= Edward Ballantine =

American composer

Edward Ballantine (August 6, 1886 – July 2, 1971), was an American composer and professor of music.

==Early life==
Edward Ballantine was born in Oberlin, Ohio, on August 6, 1886, the son of William Gay Ballantine, the fourth president of Oberlin College, and Emma Frances Atwood. One brother, Arthur Atwood, was the senior member of the New York law firm of Root, Clark, Buckner & Ballantine—later Dewey, Ballantine, Bushby, Palmer & Wood.

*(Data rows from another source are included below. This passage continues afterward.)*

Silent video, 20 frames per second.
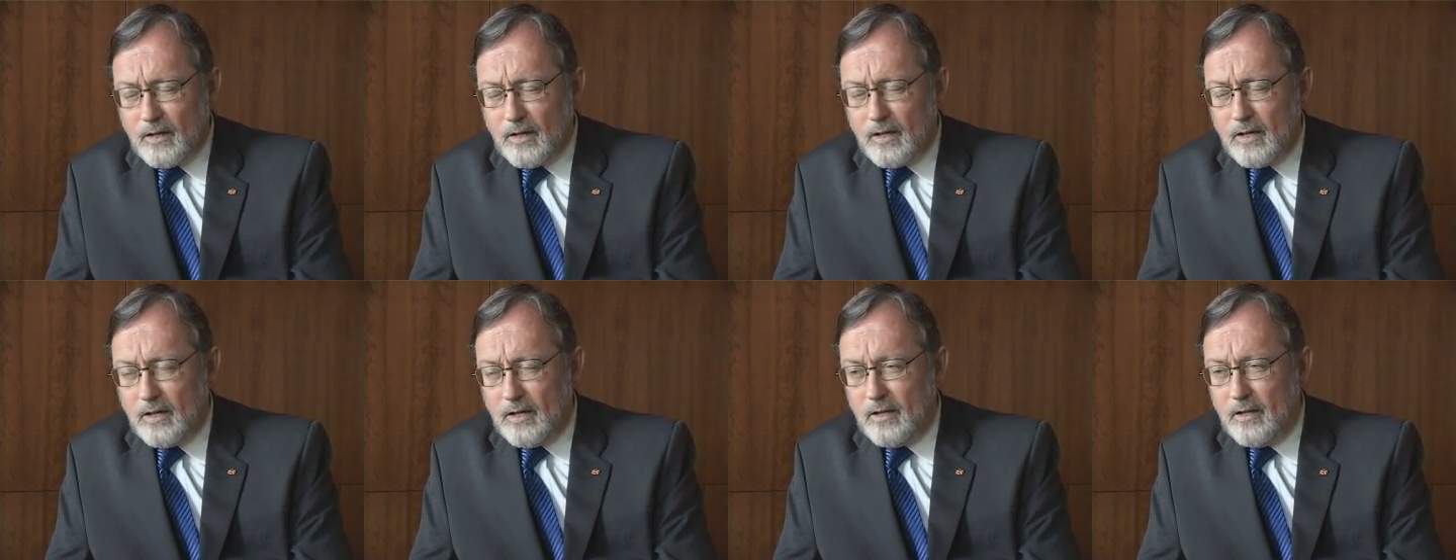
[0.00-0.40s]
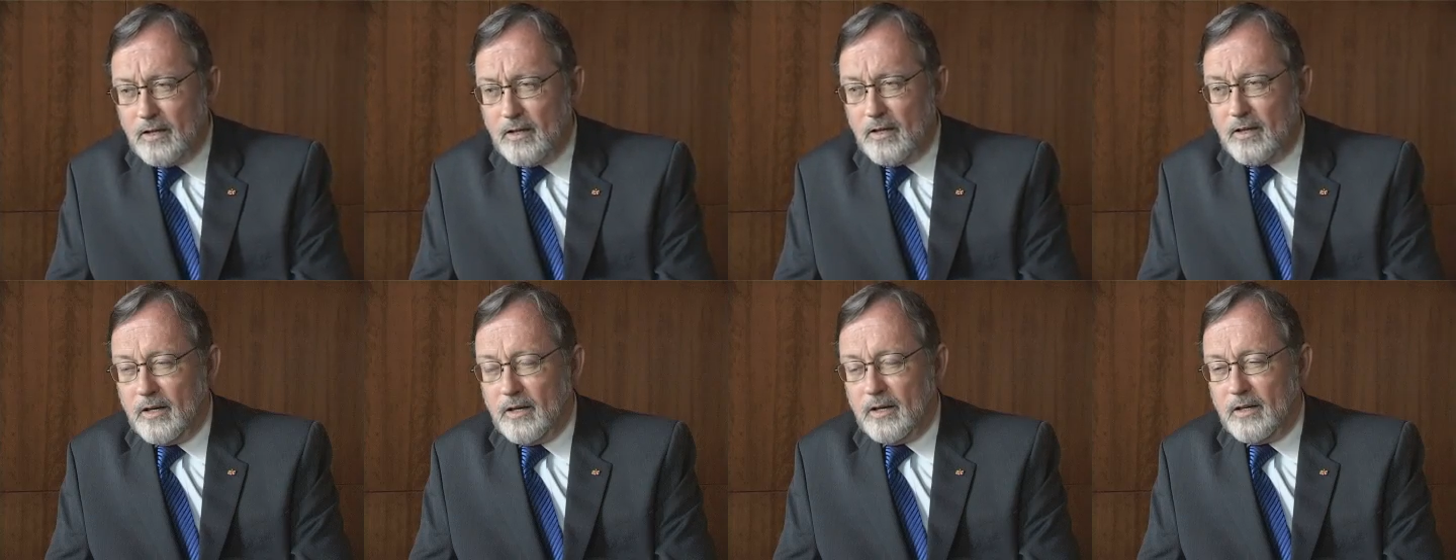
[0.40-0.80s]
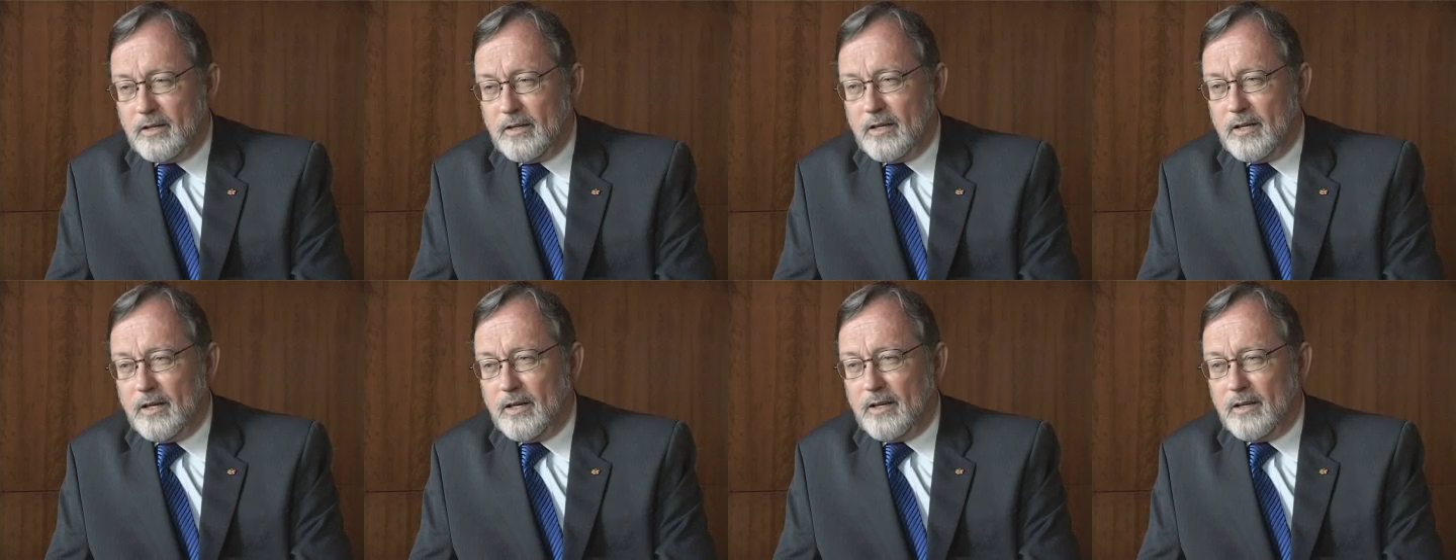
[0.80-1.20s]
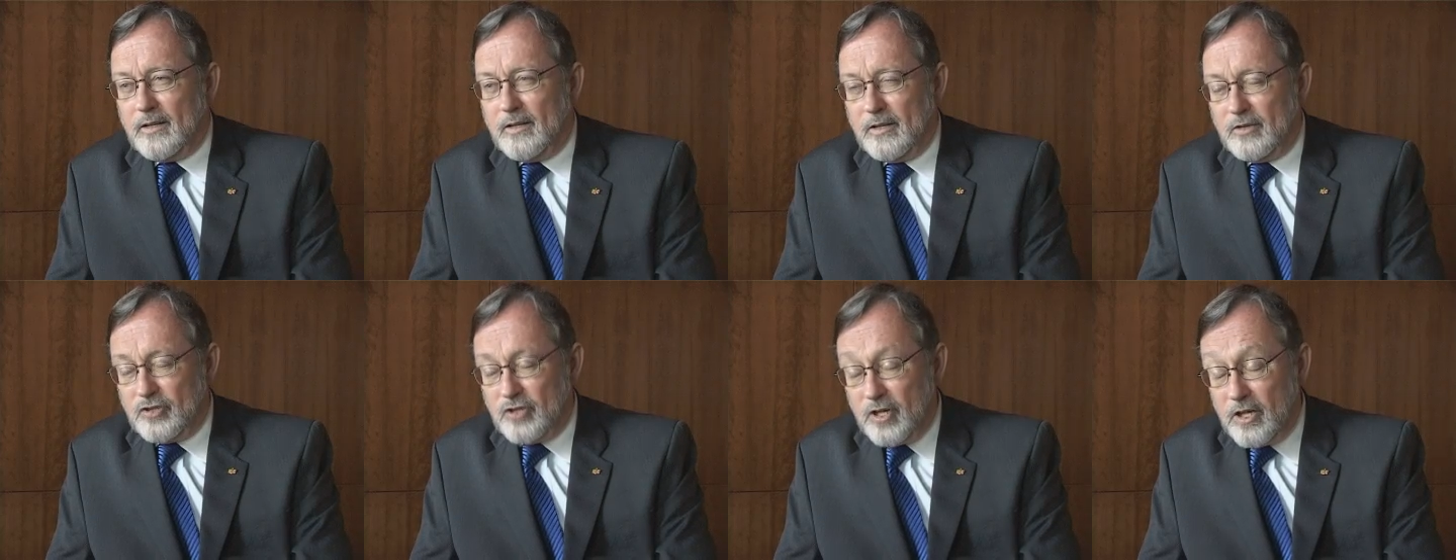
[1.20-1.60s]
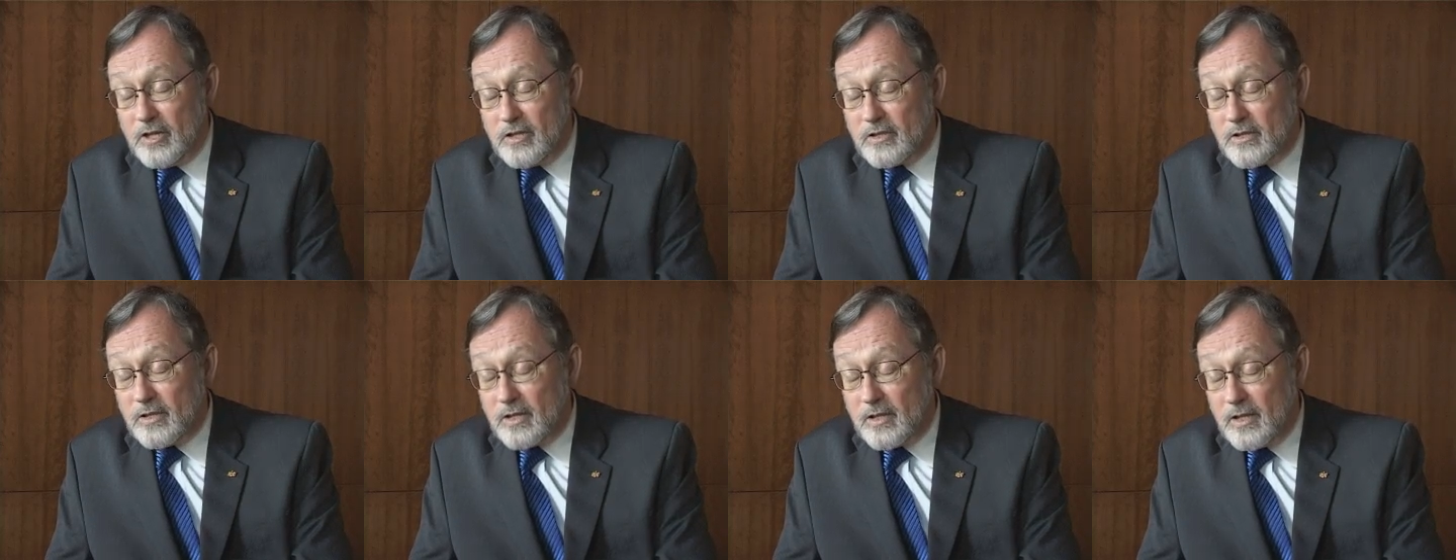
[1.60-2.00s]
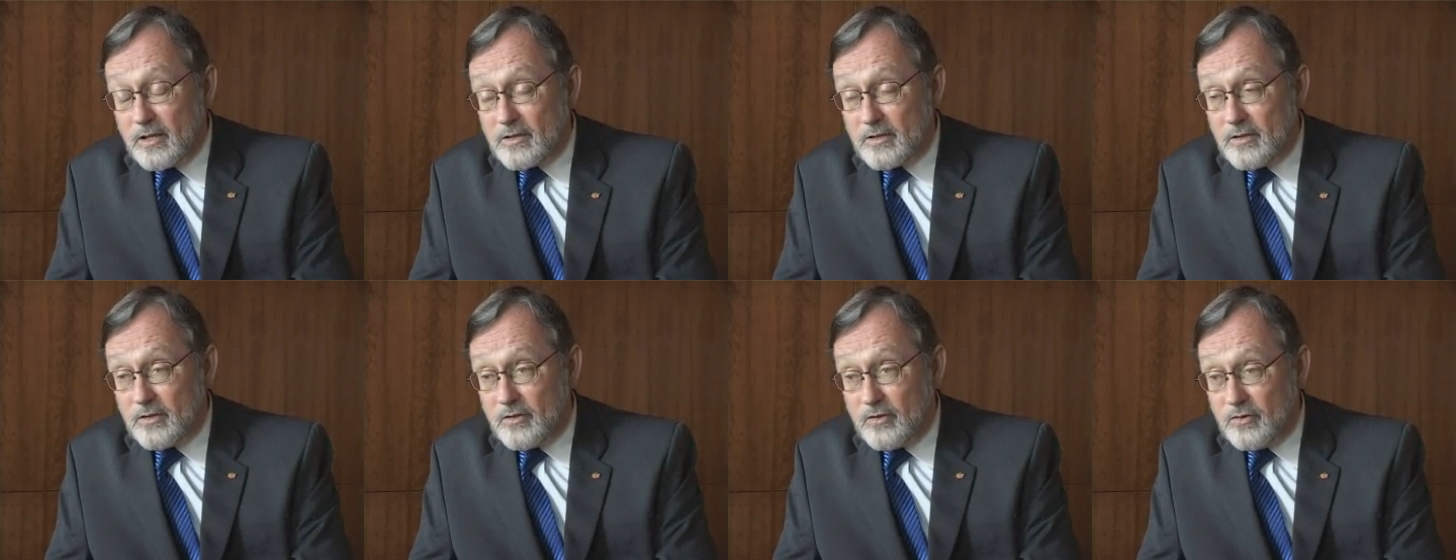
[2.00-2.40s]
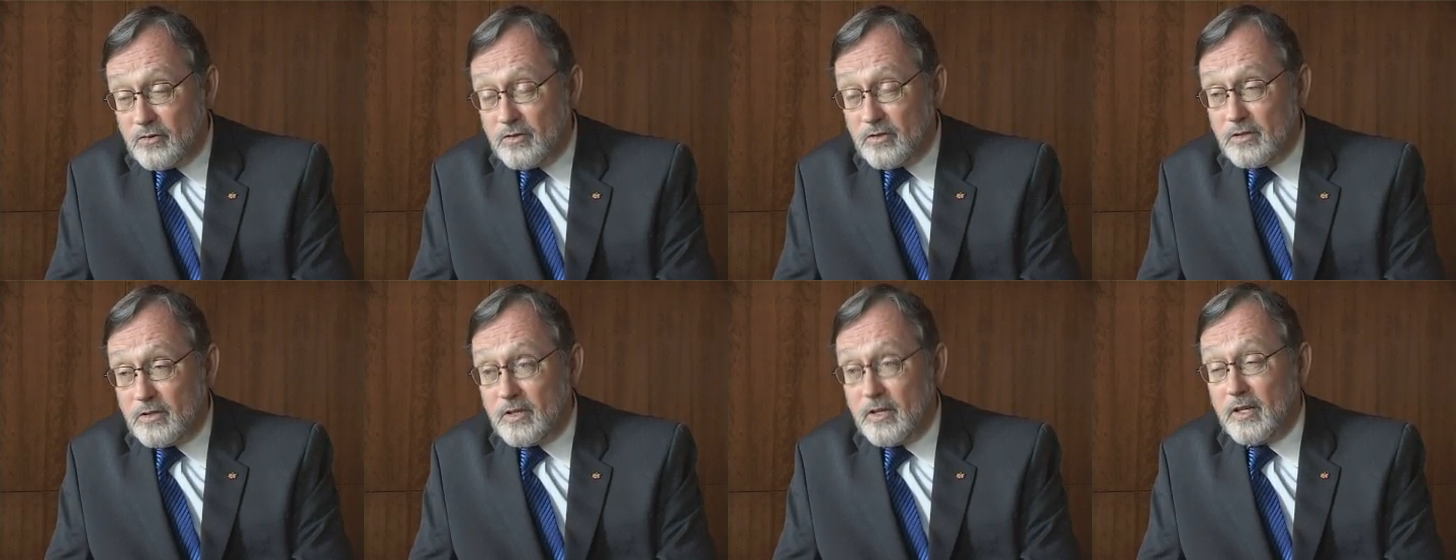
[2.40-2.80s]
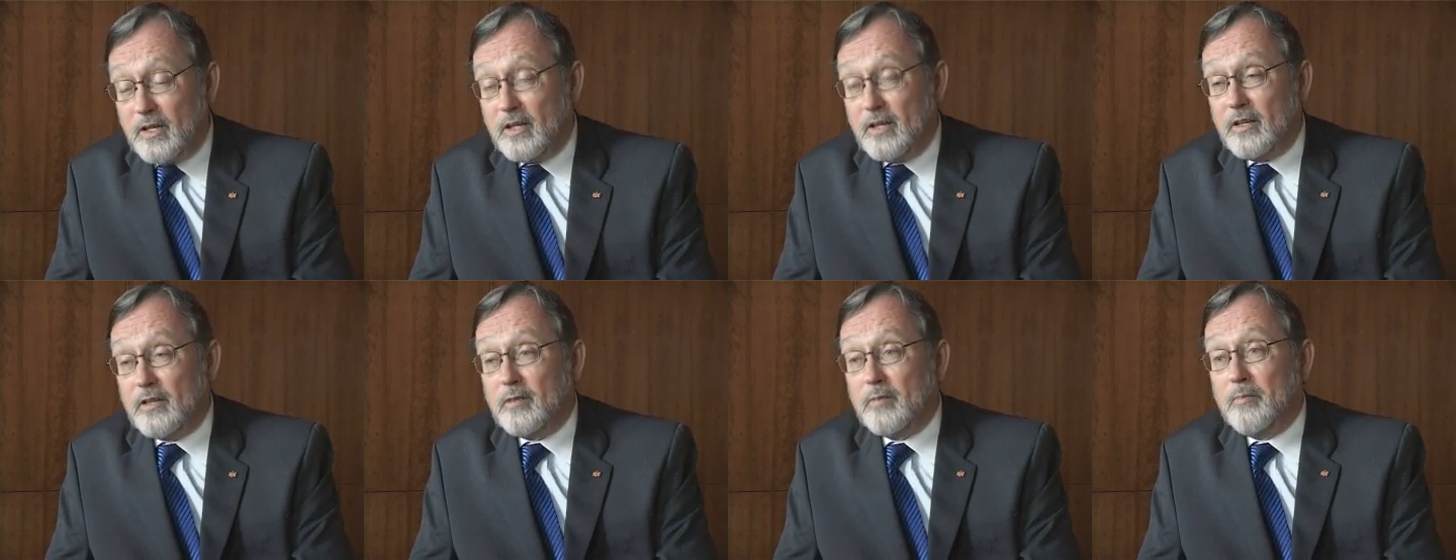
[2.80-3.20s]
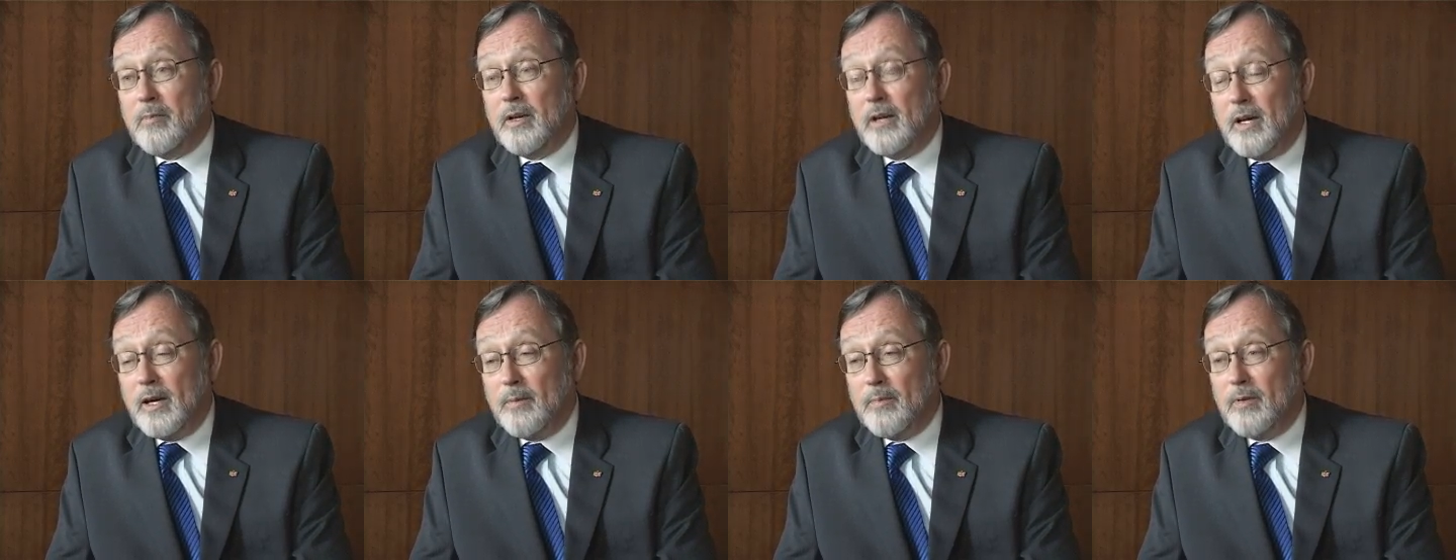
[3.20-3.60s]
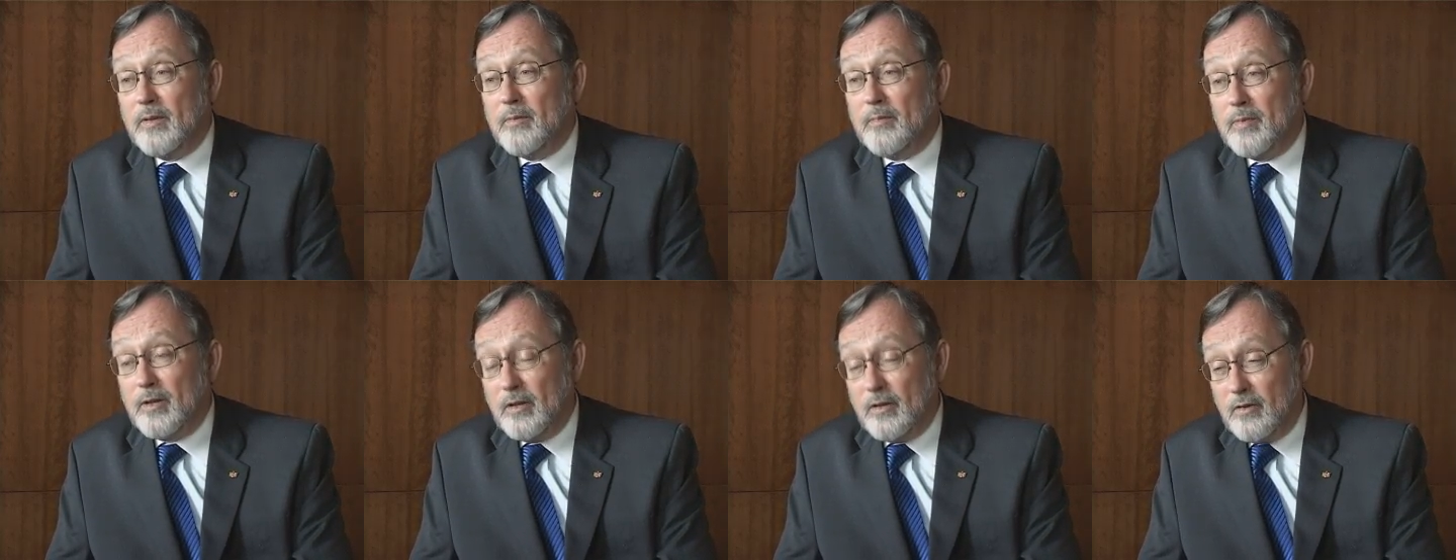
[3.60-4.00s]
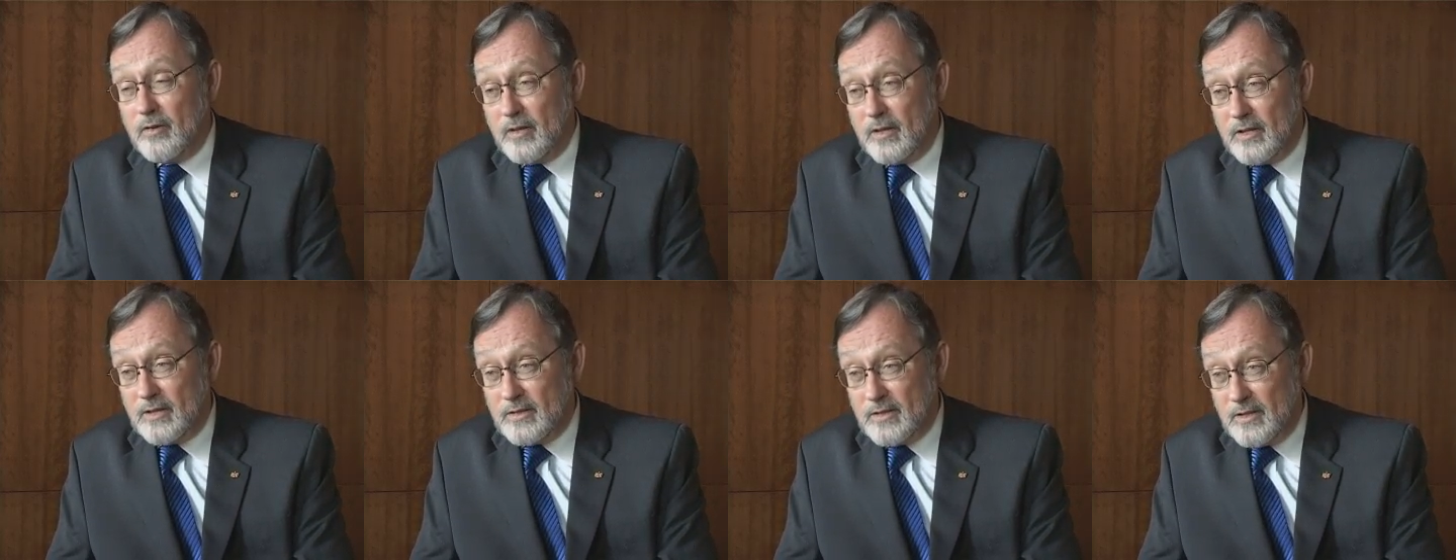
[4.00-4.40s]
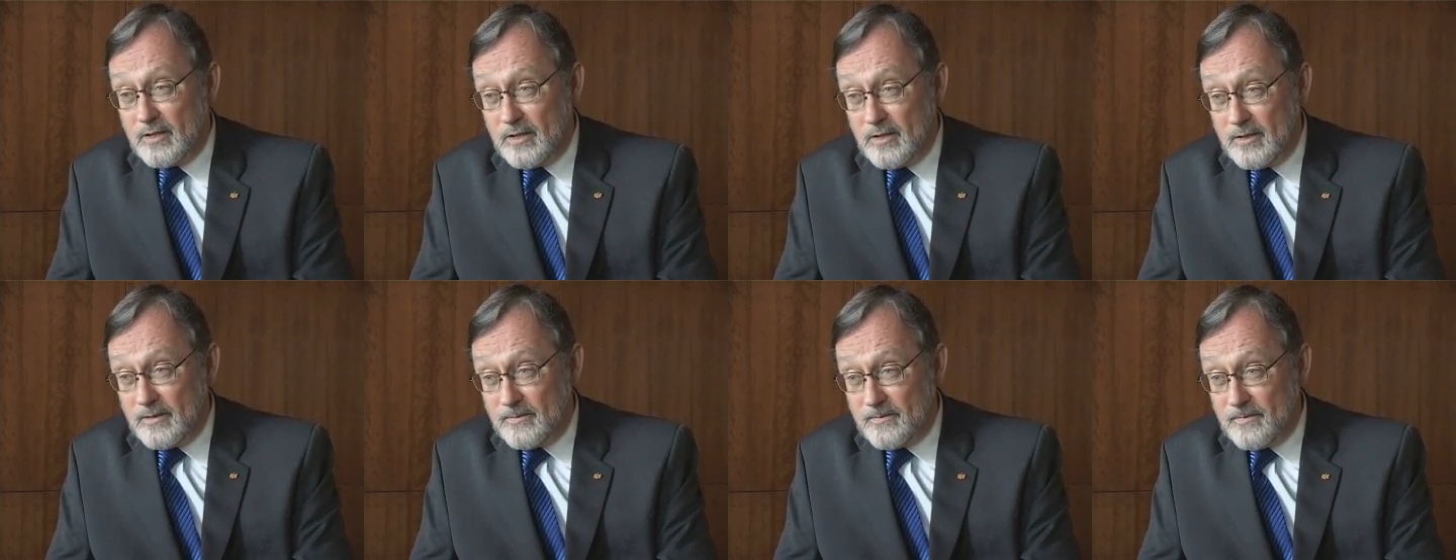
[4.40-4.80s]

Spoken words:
and they changed the Constitution, taking out the monopoly of power of the SED.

Another brother, Henry Winthrop, was Professor of Law, at Boalt Hall School of Law.
==Education and career==
He studied with Walter Spalding and Frederick Converse at Harvard University, where he received a BA in 1907. He was awarded highest final honors in music at Harvard University and an orchestral composition of his was played by the Boston Symphony Orchestra at Boston, Massachusetts, on June 14, 1907. He then pursued his studies with Artur Schnabel, Rudolf Ganz, and Philippe Rüferthen in Berlin from 1907 to 1909. He returned to the United States where he joined the Harvard music faculty in 1912, where he remained until his retirement in 1947. His best-known compositions are two sets of piano variations on "Mary Had a Little Lamb" (1924, 1943), in which each variation is in the style of a different composer.

==Marriage==
In 1923 he married, as her second husband, Florence Foster Besse, a childhood friend and the daughter of Henrietta Louisa Segee and Lyman W. Besse, who owned an extensive chain of clothing stores in the Northeast known as "The Besse System". She was a 1907 Phi Beta Kappa graduate of Wellesley College. She had married as her first husband, Kingman Brewster, Sr. They separated in 1923 and were later divorced. They were the parents of Kingman Brewster, Jr., who was an educator, diplomat, and president of Yale University.

==Death==
He died on July 2, 1971, at his home at Vineyard Haven, Massachusetts.